### SUPPLIED DATA

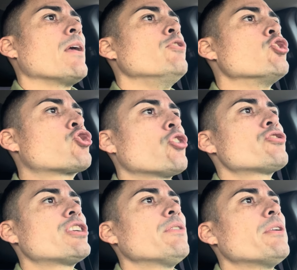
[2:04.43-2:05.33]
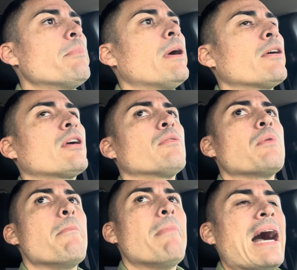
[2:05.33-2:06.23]
The church here in America
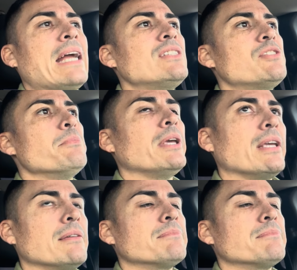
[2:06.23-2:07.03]
reminds me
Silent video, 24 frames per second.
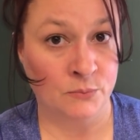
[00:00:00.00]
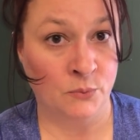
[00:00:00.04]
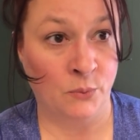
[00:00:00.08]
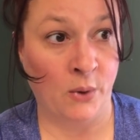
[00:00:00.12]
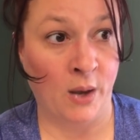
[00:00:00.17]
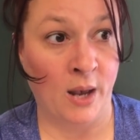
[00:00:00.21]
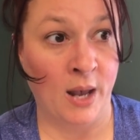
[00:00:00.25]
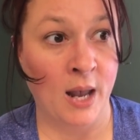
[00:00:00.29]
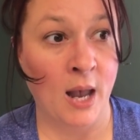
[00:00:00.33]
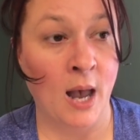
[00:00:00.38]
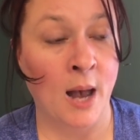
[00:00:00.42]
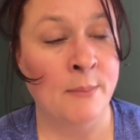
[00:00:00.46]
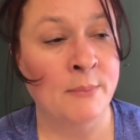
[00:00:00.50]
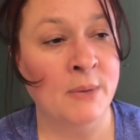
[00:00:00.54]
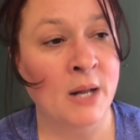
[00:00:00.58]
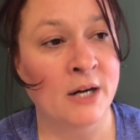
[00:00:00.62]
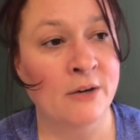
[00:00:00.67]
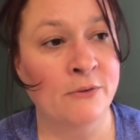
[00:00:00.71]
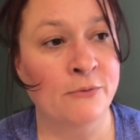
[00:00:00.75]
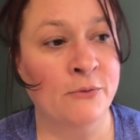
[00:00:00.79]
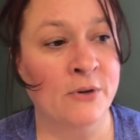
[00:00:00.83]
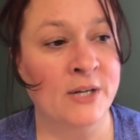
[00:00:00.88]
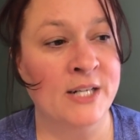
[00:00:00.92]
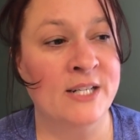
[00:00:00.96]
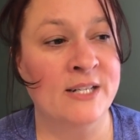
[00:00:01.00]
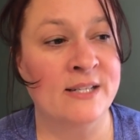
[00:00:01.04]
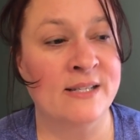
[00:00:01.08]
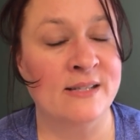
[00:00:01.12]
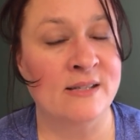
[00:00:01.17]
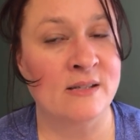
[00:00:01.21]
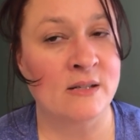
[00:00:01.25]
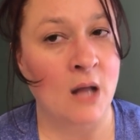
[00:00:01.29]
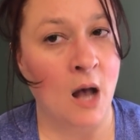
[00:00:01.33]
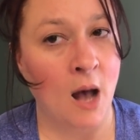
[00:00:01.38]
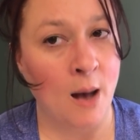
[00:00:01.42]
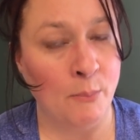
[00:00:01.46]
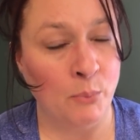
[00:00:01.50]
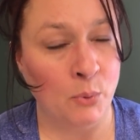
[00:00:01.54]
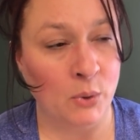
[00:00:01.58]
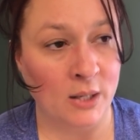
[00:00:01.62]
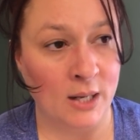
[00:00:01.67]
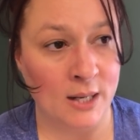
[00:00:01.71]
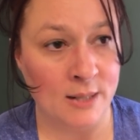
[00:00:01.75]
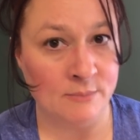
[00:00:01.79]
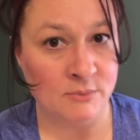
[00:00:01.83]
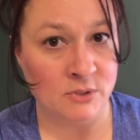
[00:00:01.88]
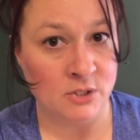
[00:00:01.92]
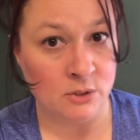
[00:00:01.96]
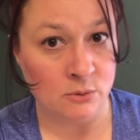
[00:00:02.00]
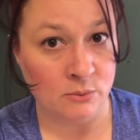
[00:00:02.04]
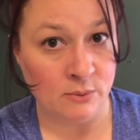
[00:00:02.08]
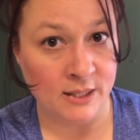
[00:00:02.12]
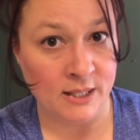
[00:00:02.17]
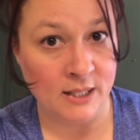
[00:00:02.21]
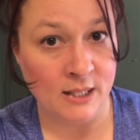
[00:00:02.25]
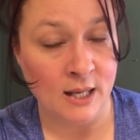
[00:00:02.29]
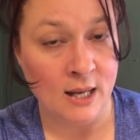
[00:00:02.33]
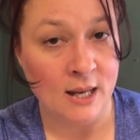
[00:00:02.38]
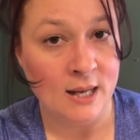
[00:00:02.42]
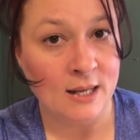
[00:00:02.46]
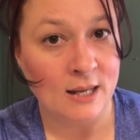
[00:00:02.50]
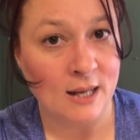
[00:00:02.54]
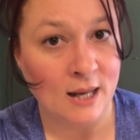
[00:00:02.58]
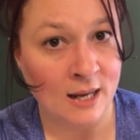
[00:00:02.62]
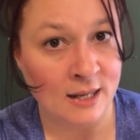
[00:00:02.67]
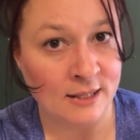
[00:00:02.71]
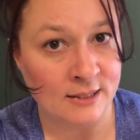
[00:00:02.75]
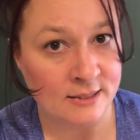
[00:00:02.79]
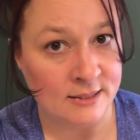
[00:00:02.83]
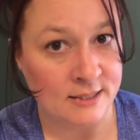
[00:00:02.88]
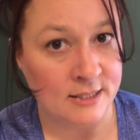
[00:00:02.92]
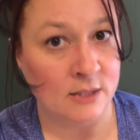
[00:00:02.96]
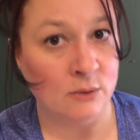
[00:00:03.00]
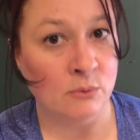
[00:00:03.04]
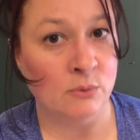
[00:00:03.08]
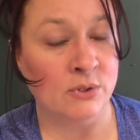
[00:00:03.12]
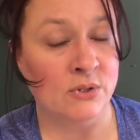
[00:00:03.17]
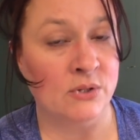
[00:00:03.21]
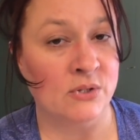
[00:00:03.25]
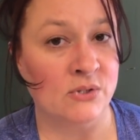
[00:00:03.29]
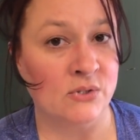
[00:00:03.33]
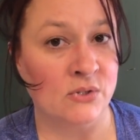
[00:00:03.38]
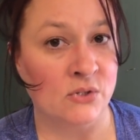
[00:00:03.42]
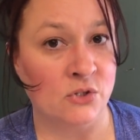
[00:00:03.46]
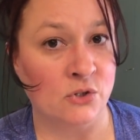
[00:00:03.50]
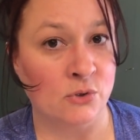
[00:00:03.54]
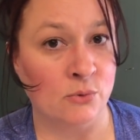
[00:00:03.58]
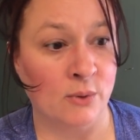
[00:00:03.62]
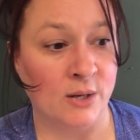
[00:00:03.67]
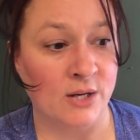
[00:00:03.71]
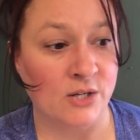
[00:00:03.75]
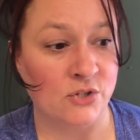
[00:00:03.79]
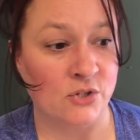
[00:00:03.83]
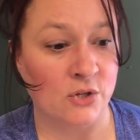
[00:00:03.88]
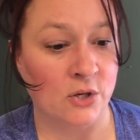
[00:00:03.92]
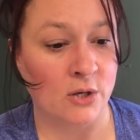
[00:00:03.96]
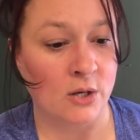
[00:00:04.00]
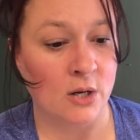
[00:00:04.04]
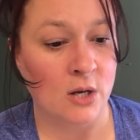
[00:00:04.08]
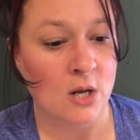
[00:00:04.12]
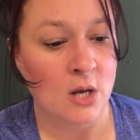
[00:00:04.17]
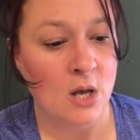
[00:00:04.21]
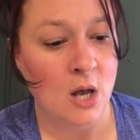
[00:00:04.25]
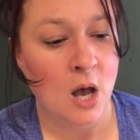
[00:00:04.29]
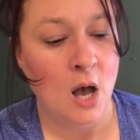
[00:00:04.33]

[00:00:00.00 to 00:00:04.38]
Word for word: okay? I'm not afraid to stop what I am doing and deal with this situation.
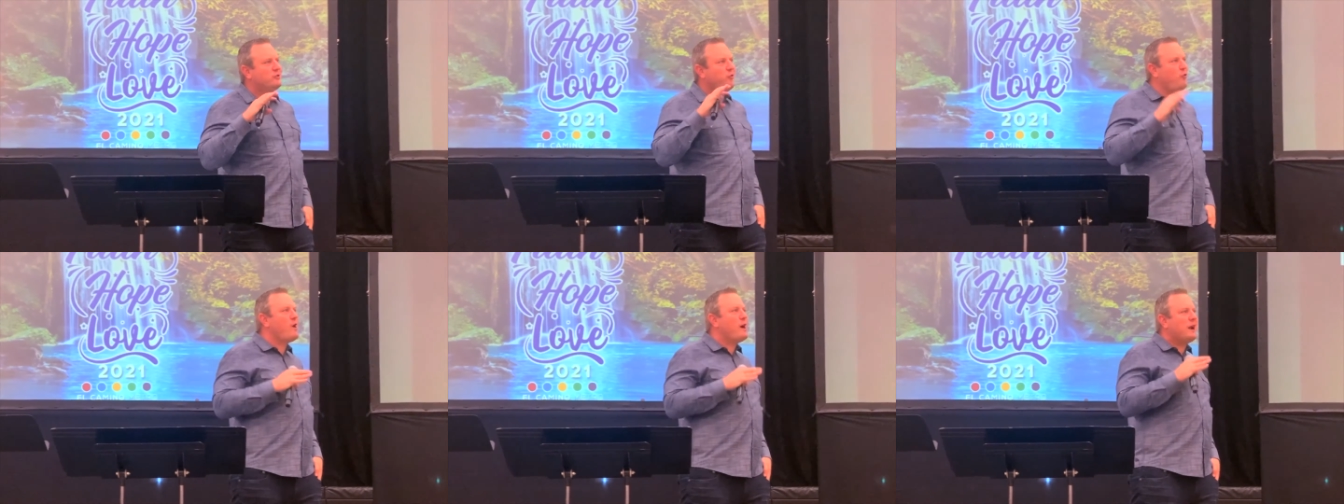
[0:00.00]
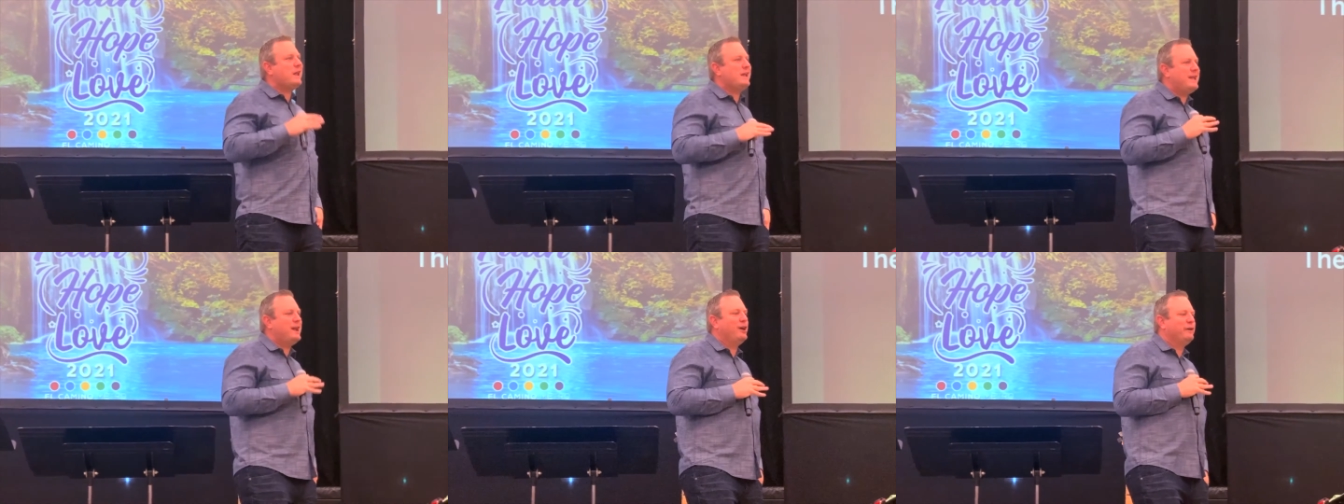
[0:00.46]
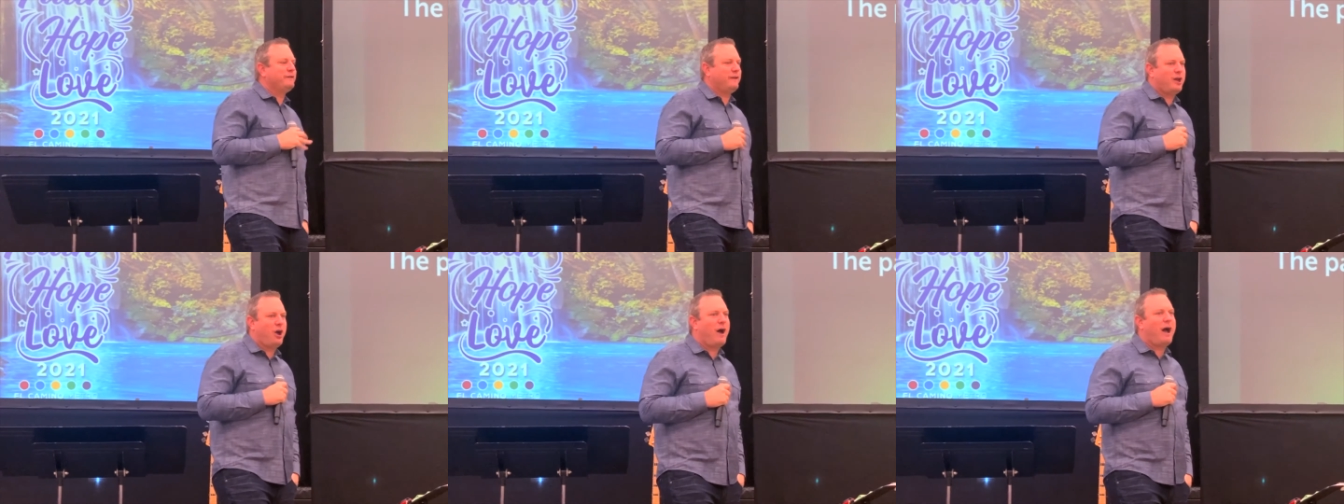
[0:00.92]
once Come on. 20 years
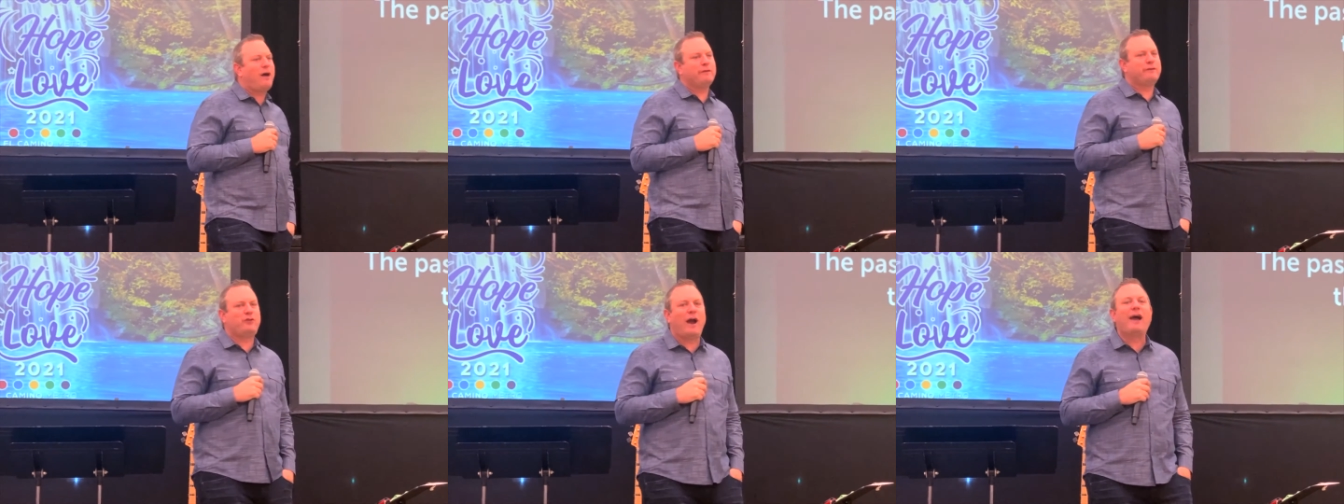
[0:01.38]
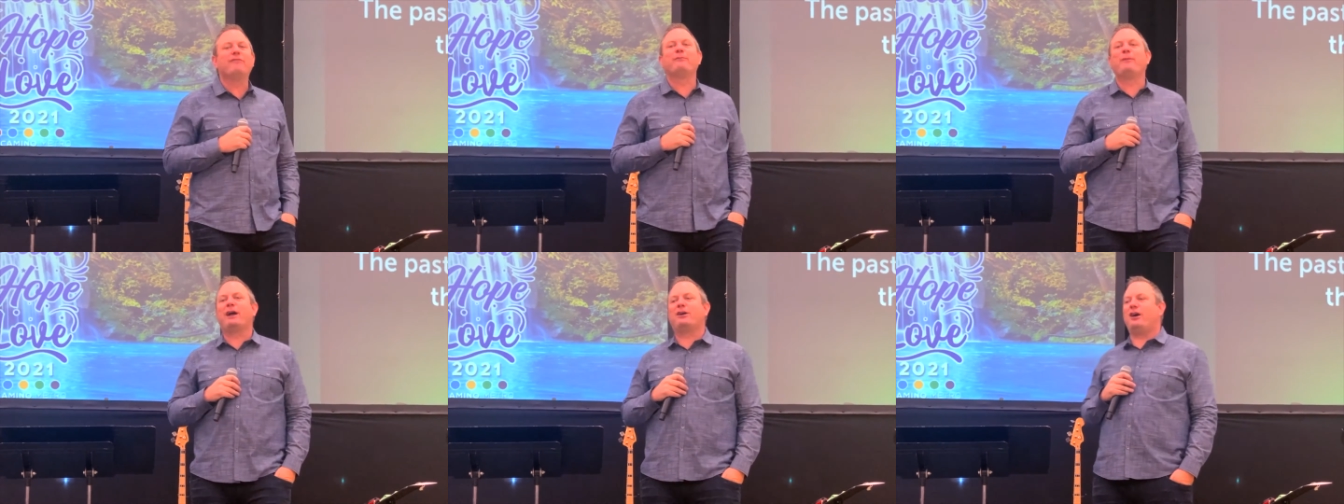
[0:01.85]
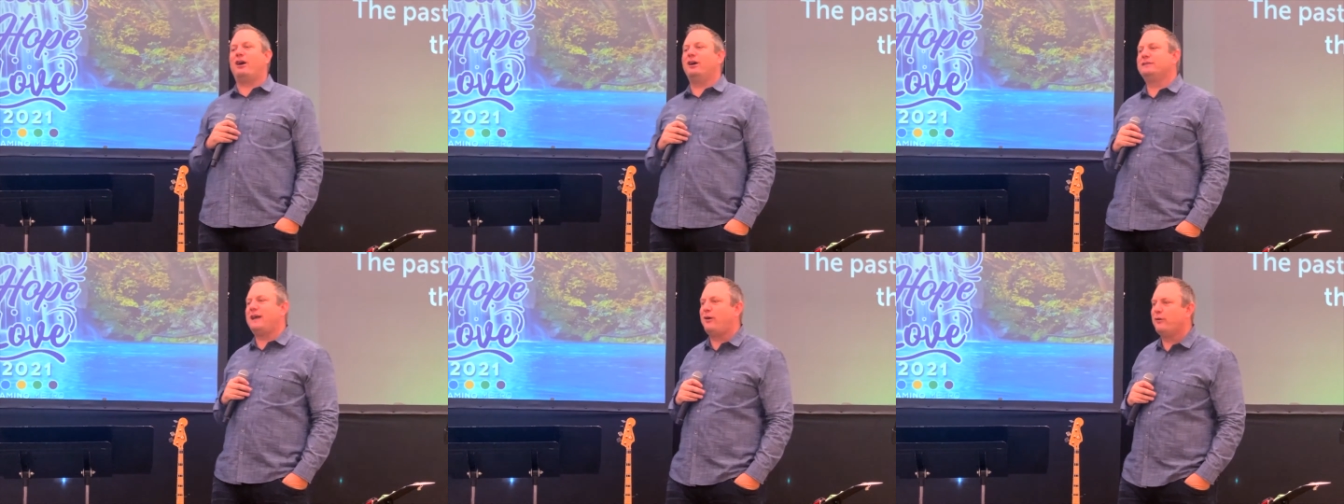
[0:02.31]
ago, I was driving my
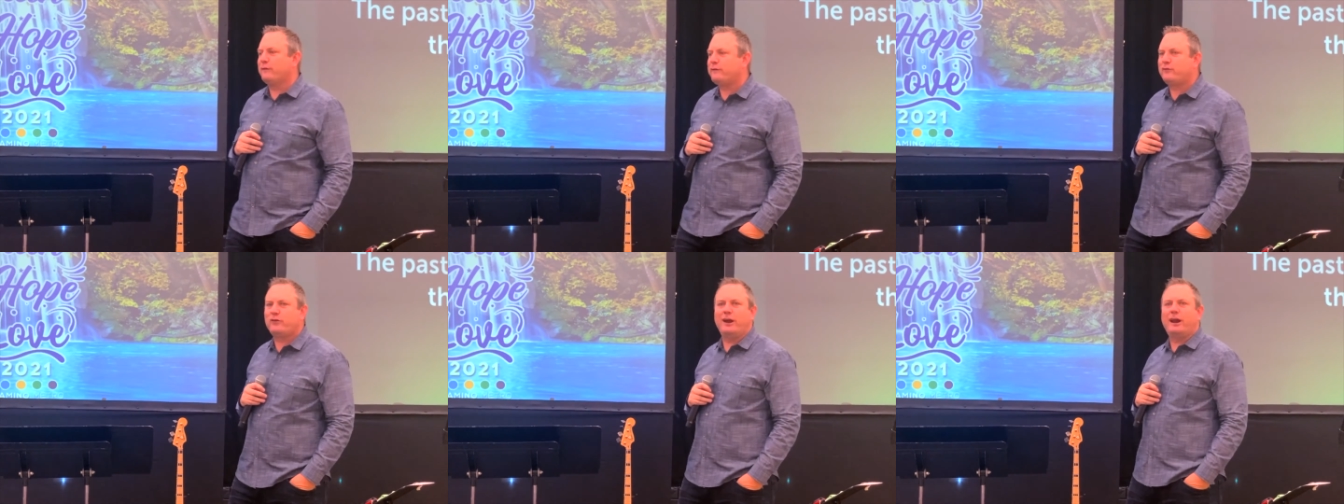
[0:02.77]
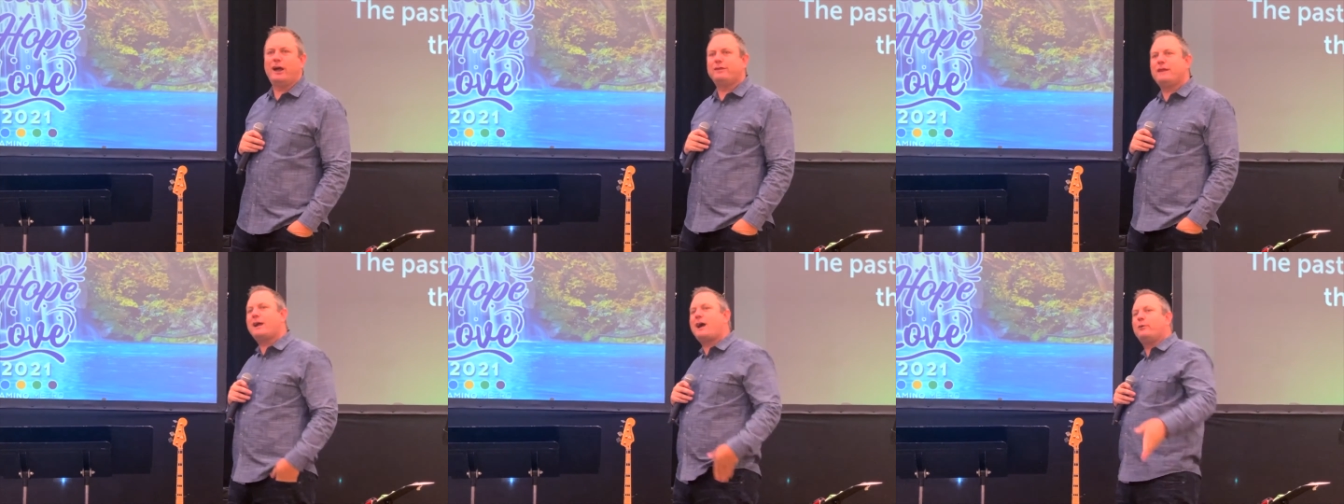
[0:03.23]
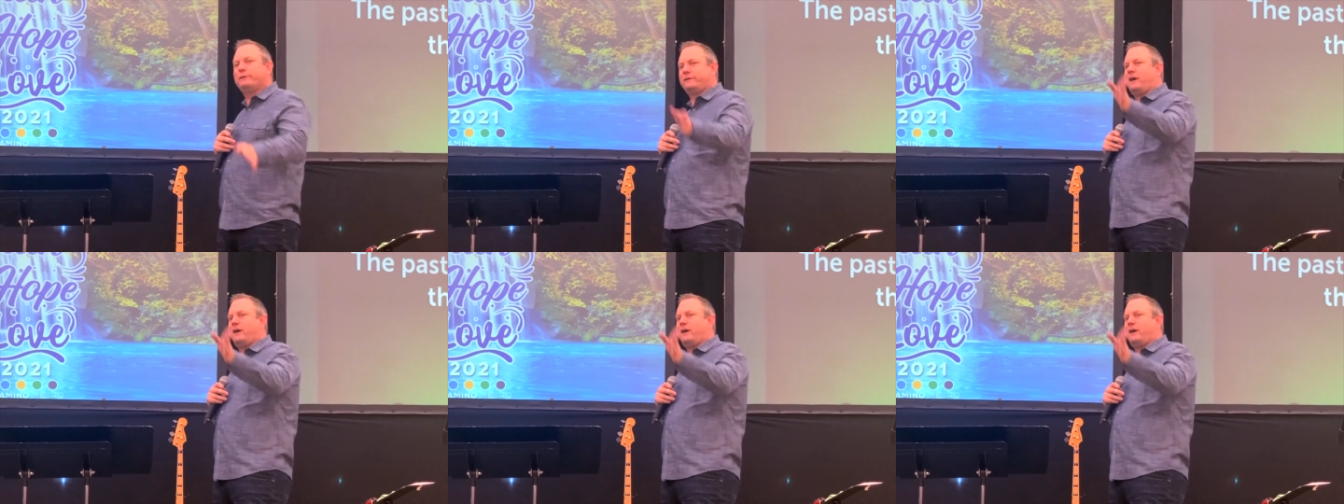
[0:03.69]
car down the street. I think I was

######

**WHAT THE TASK ASKS:** Once the line containing "[00:00:00.46]" is found, write out exactly that line and each line after it through the end of the entries, omitting pictures.

**RESULT OF THE EXERCISE:**
[00:00:00.46]
[00:00:00.50]
[00:00:00.54]
[00:00:00.58]
[00:00:00.62]
[00:00:00.67]
[00:00:00.71]
[00:00:00.75]
[00:00:00.79]
[00:00:00.83]
[00:00:00.88]
[00:00:00.92]
[00:00:00.96]
[00:00:01.00]
[00:00:01.04]
[00:00:01.08]
[00:00:01.12]
[00:00:01.17]
[00:00:01.21]
[00:00:01.25]
[00:00:01.29]
[00:00:01.33]
[00:00:01.38]
[00:00:01.42]
[00:00:01.46]
[00:00:01.50]
[00:00:01.54]
[00:00:01.58]
[00:00:01.62]
[00:00:01.67]
[00:00:01.71]
[00:00:01.75]
[00:00:01.79]
[00:00:01.83]
[00:00:01.88]
[00:00:01.92]
[00:00:01.96]
[00:00:02.00]
[00:00:02.04]
[00:00:02.08]
[00:00:02.12]
[00:00:02.17]
[00:00:02.21]
[00:00:02.25]
[00:00:02.29]
[00:00:02.33]
[00:00:02.38]
[00:00:02.42]
[00:00:02.46]
[00:00:02.50]
[00:00:02.54]
[00:00:02.58]
[00:00:02.62]
[00:00:02.67]
[00:00:02.71]
[00:00:02.75]
[00:00:02.79]
[00:00:02.83]
[00:00:02.88]
[00:00:02.92]
[00:00:02.96]
[00:00:03.00]
[00:00:03.04]
[00:00:03.08]
[00:00:03.12]
[00:00:03.17]
[00:00:03.21]
[00:00:03.25]
[00:00:03.29]
[00:00:03.33]
[00:00:03.38]
[00:00:03.42]
[00:00:03.46]
[00:00:03.50]
[00:00:03.54]
[00:00:03.58]
[00:00:03.62]
[00:00:03.67]
[00:00:03.71]
[00:00:03.75]
[00:00:03.79]
[00:00:03.83]
[00:00:03.88]
[00:00:03.92]
[00:00:03.96]
[00:00:04.00]
[00:00:04.04]
[00:00:04.08]
[00:00:04.12]
[00:00:04.17]
[00:00:04.21]
[00:00:04.25]
[00:00:04.29]
[00:00:04.33]

[00:00:00.00 to 00:00:04.38]
Word for word: okay? I'm not afraid to stop what I am doing and deal with this situation.
[0:00.00]
[0:00.46]
[0:00.92]
once Come on. 20 years
[0:01.38]
[0:01.85]
[0:02.31]
ago, I was driving my
[0:02.77]
[0:03.23]
[0:03.69]
car down the street. I think I was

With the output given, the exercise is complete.